Thanks for breaking the silence, even to say that I should not waste time
and energy on this :)

2011/11/21 Martin Hepp <martin.hepp@ebusiness-unibw.org>

> Hi Bernard:
> My position is that while such meta-data can be useful, it is not
> mission-critical, because it is uncertain whether a declarative approach is
> sufficient or appropriate in here.

Not sufficient certainly but useful nevertheless if it allows any potential
adopter to send a signal to the actual curator and get feedback. It's not
simply putting some declarative boolean (curated Y/N) in the vocabulary,
but ensure that if I have questions or suggestions about the vocabulary
evolution, there is a place I can send it and I'll get feedback.
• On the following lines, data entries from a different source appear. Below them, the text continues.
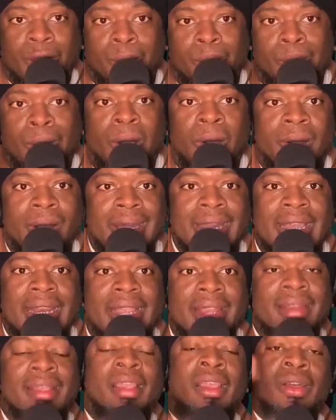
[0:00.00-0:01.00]
born in
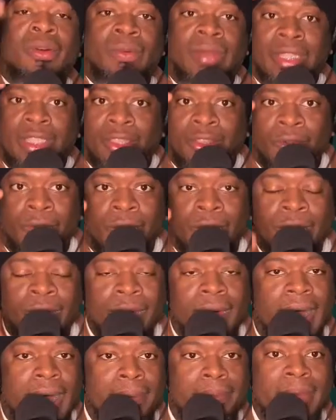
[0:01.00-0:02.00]
it, when you
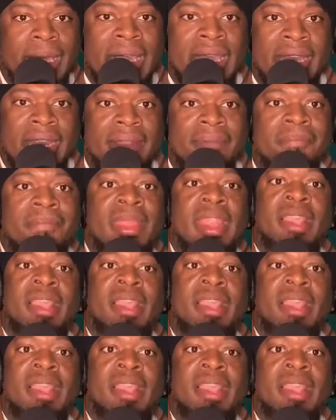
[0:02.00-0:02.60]
grew up in it,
> I would assume that in real, Web-scale scenarios, you need to derive the
> respective information from a multiplicity of signals, e.g.
> - adoption rate in data

Adoption rate is a signal that the vocabulary is useful, not that there is
still someone taking care of it. Take the example of
http://www.aktors.org/ontology/portal. This vocabulary is the kind of
"academic" ontology you like so much. The last publication date is 2003.
The documentation page indicated in dc:source and rdfs:seeAlso
http://d3e.open.ac.uk/akt/2002/ref-onto.html seems dead, making your point
that it has been developed in a research project and forgotten on a shelf.
It's used nevertheless in quite a few datasets. See
http://thedatahub.org/tag/format-akt. Of course you may argue that those
datasets have as little significance as the vocabularies they stand upon,
but ...

- HTTP header information

Not sure how HTTP information gives you clue about curation.

> etc.

> I would expect that most dead vocabularies on the Web, created in some PhD
> thesis project and long abandoned by its creator would still bear the
> "actively maintained" flag in the code.
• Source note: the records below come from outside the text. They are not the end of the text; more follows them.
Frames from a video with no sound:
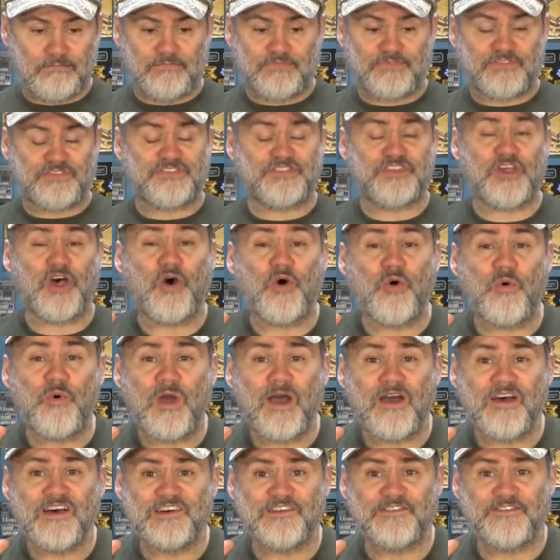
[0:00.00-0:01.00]

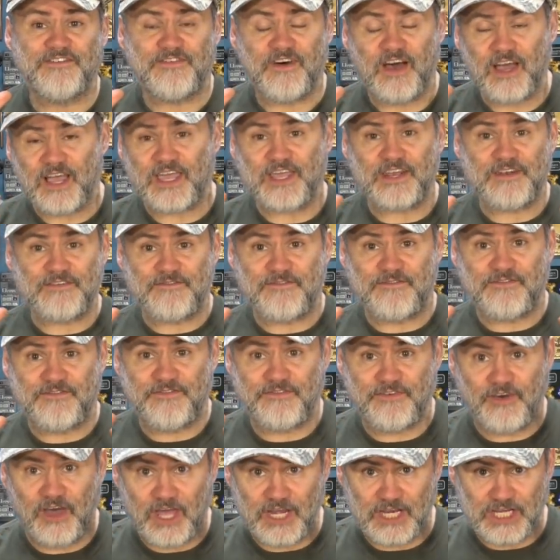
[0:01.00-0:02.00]
so fucking
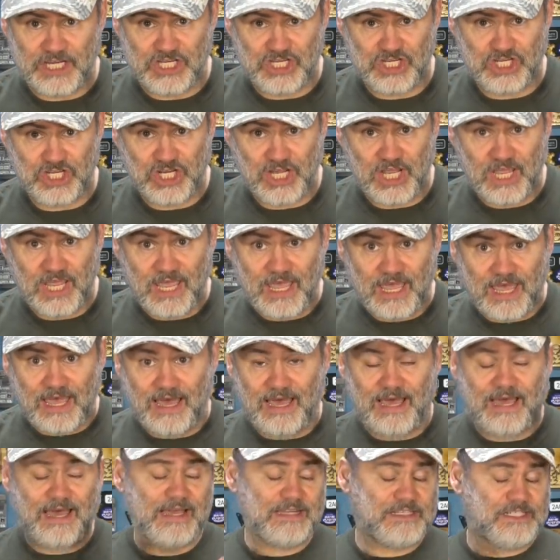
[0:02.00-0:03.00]
fuddish.
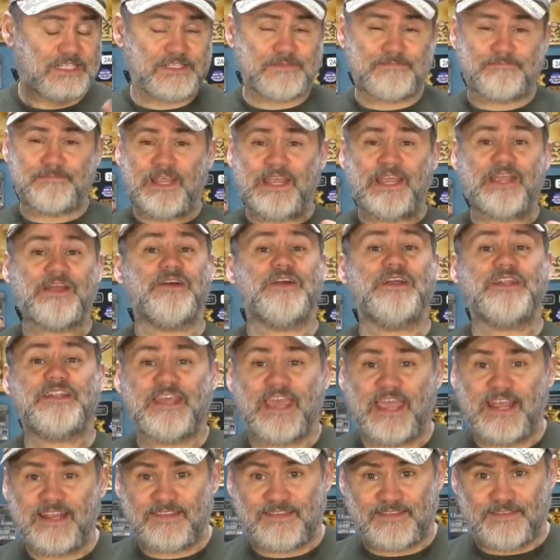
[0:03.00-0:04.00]
Uh, just
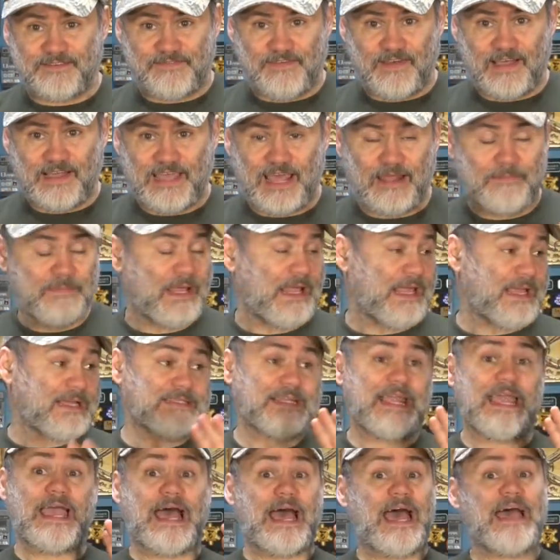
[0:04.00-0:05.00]
irritates the fuck out of me. Like I
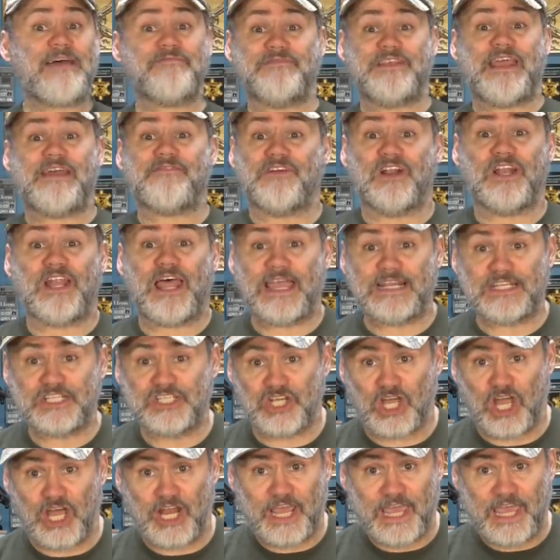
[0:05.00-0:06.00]
say, I've never liked
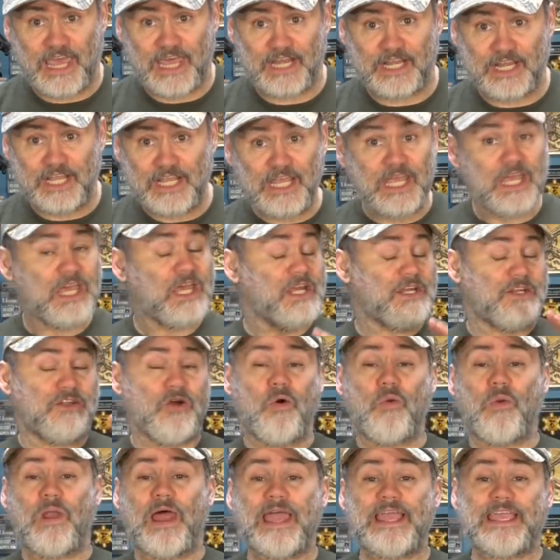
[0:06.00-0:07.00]
Sean Hannity.
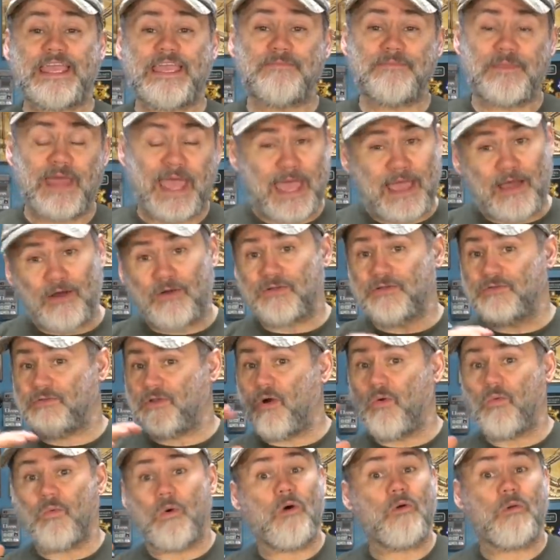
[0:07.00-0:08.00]
Don't like him now.
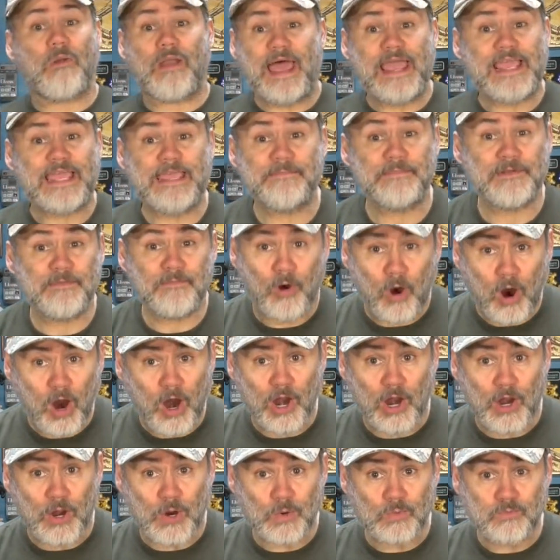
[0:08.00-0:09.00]
Don't won't like him
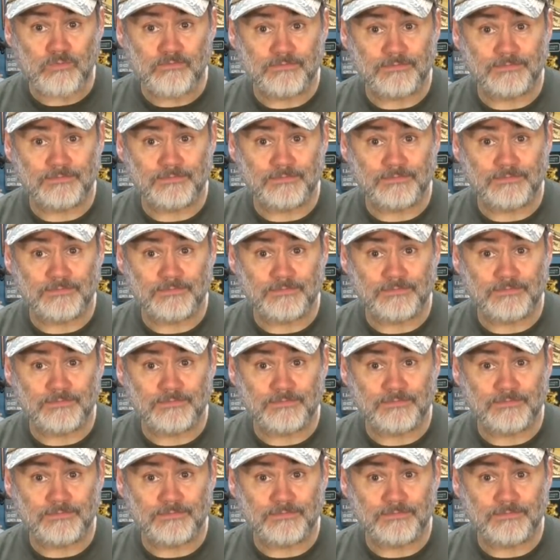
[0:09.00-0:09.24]
tomorrow.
Indeed, has 404 documentation as seen above. But not curated does not mean
"dead" if they are indeed used.

> Also, as of now, the number of relevant Web ontologies is pretty small,

I'm no-one to decide if an ontology is "relevant" or not. You seem to know
best and have decide that anything coming out of a PhD thesis is
irrelevant. All users of the "aktors" ontology above have found it useful
at some point, I'm no one to judge if they were right to do so or not.
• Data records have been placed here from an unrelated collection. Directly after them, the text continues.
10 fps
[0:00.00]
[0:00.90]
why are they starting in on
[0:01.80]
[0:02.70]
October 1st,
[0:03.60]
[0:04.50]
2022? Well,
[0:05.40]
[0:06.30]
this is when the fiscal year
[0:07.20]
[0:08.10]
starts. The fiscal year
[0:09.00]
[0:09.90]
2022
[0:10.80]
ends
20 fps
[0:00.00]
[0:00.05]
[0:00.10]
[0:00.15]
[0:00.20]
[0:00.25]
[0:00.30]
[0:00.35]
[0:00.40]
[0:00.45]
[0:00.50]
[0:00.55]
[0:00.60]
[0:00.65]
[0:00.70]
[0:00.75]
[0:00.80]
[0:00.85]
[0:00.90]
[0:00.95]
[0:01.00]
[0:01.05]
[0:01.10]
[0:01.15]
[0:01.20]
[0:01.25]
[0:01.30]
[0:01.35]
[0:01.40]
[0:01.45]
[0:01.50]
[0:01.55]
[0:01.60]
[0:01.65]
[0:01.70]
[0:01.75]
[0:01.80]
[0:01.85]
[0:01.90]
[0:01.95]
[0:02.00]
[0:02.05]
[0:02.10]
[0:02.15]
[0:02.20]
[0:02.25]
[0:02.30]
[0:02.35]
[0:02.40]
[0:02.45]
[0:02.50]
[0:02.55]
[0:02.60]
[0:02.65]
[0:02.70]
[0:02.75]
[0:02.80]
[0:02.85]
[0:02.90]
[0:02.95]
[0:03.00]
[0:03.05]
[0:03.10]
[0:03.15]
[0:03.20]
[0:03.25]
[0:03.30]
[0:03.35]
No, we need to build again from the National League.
> so it is unclear whether an automated approach is cost-efficient.

I don't know what you mean by that.

> As a general direction, I think the Semantic Web movement must focus on
> real engineering than "meta" issues - more good, well-maintained and
> documented ontologies

Maintained and documented = curated. Exactly my point. And part of the
documentation is who is maintaining, and who should I contact to know more
about it and confirm my trust. This does not necessarily means having the
maintainer showing off in a
this-is-the-only-useful-ontology-on-the-web-and-I-prove-it-daily style.

> than new methodologies for developing ontologies, or methodologies for
> developing methodologies for developing methodologies for developing
> methodologies for developing ontologies.

The point is not "developing" ontologies, but documenting them.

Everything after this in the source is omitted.